Saved entries

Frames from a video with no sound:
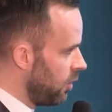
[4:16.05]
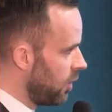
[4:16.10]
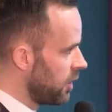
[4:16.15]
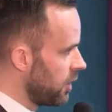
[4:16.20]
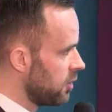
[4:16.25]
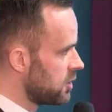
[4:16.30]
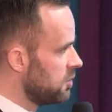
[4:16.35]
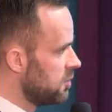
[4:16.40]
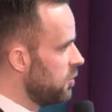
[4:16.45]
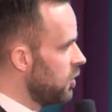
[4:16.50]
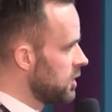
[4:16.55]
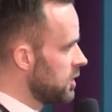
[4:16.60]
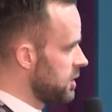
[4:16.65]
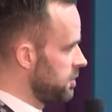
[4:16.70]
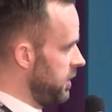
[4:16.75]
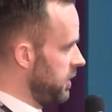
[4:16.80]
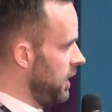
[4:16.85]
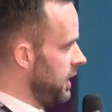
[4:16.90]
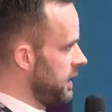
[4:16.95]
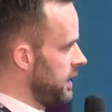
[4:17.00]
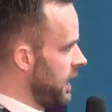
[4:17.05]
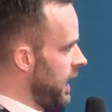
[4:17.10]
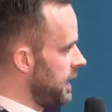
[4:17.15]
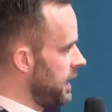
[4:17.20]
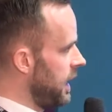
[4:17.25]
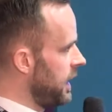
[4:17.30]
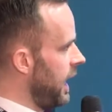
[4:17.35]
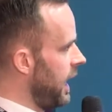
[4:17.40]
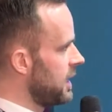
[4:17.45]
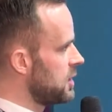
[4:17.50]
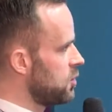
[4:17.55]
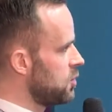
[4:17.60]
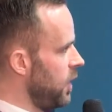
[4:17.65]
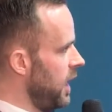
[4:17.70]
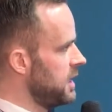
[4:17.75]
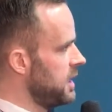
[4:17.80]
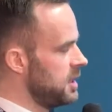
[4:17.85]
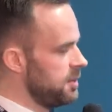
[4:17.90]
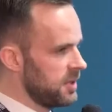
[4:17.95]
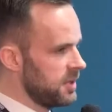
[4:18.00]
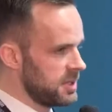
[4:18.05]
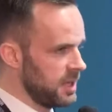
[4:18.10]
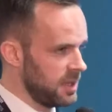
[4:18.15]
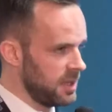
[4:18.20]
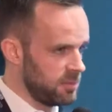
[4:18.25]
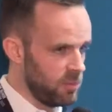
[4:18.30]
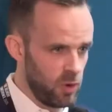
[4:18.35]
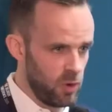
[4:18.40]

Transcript: we're going to multiply that and add 20%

ASSIGNMENT | Repeat each record verbatim, pictures excluded.

RESPONSE |
Frames from a video with no sound:
[4:16.05]
[4:16.10]
[4:16.15]
[4:16.20]
[4:16.25]
[4:16.30]
[4:16.35]
[4:16.40]
[4:16.45]
[4:16.50]
[4:16.55]
[4:16.60]
[4:16.65]
[4:16.70]
[4:16.75]
[4:16.80]
[4:16.85]
[4:16.90]
[4:16.95]
[4:17.00]
[4:17.05]
[4:17.10]
[4:17.15]
[4:17.20]
[4:17.25]
[4:17.30]
[4:17.35]
[4:17.40]
[4:17.45]
[4:17.50]
[4:17.55]
[4:17.60]
[4:17.65]
[4:17.70]
[4:17.75]
[4:17.80]
[4:17.85]
[4:17.90]
[4:17.95]
[4:18.00]
[4:18.05]
[4:18.10]
[4:18.15]
[4:18.20]
[4:18.25]
[4:18.30]
[4:18.35]
[4:18.40]

Transcript: we're going to multiply that and add 20%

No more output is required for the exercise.